The clergy not wanting to look the part has something to do with the dismantling of the Book of Common Prayer. Anxious not to sound like parsons they can hardly be blamed for not wanting to look like them either. The ‘underneath this cassock I am but a man like any other’ act that Geoff does in
Bed Among the Lentils
must be a familiar routine at many a church door. And it’s not of course new. Priests have always hankered after the world, or at any rate the worldly, and consorting as He did with publicans and sinners it was Jesus who started the rot. Or so Susan would say.
I don’t know why it should be only Catholics who are thought never to escape their religious upbringing; I have never managed to outgrow mine. When I was sixteen and not long confirmed I was devoutly religious, a regular communicant who knew the service off by heart.
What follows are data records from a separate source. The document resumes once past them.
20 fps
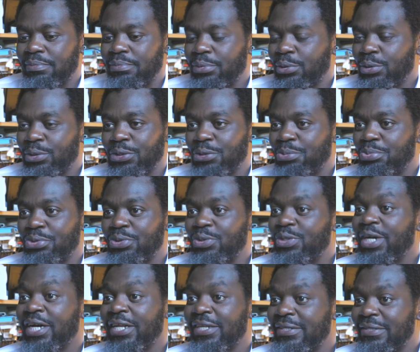police
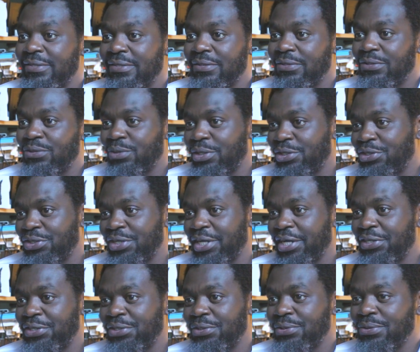brutality to
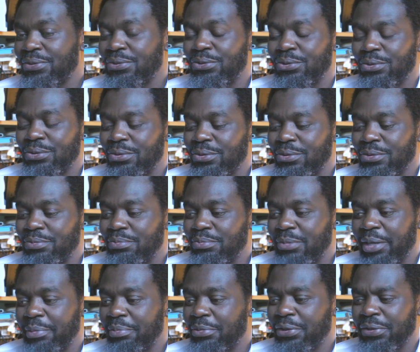education to
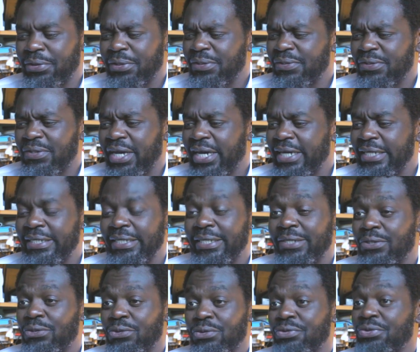my mother's idea
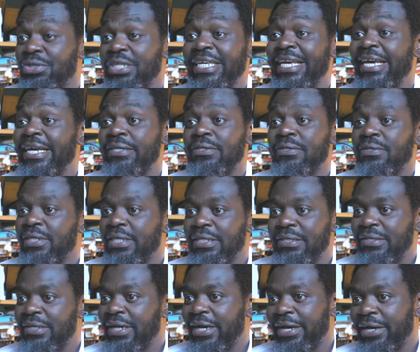to regate the
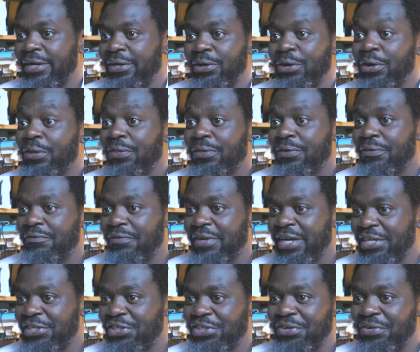entire north of
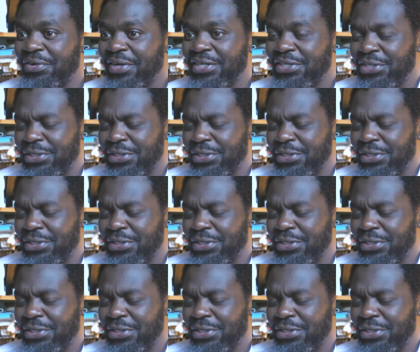Nigeria.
It might be thought this would rejoice a vicar’s heart and maybe it did, but actually I think the parish clergy found my fervour faintly embarrassing. A fervent Anglican is a bit of a contradiction in terms anyway, but I was conscious that my constant presence at the Eucharist, often midweek as well as Sundays, was thought to be rather unhealthy. As the celebrant sallied forth from the vestry on a cold winter’s morning and found me sitting or (like Miss Frobisher, never one to let an opportunity slip) getting in a spot of silent prayer, he must have felt like a doctor opening the
surgery door and discovering the sole occupant of the waiting room some tiresome hypochondriac (I was that too actually). Shy, bespectacled and innocent of the world I knew I was a disappointment to the clergy. What they wanted were brands to pluck from the burning and that was not me by a long chalk; I’d never even been near the fire.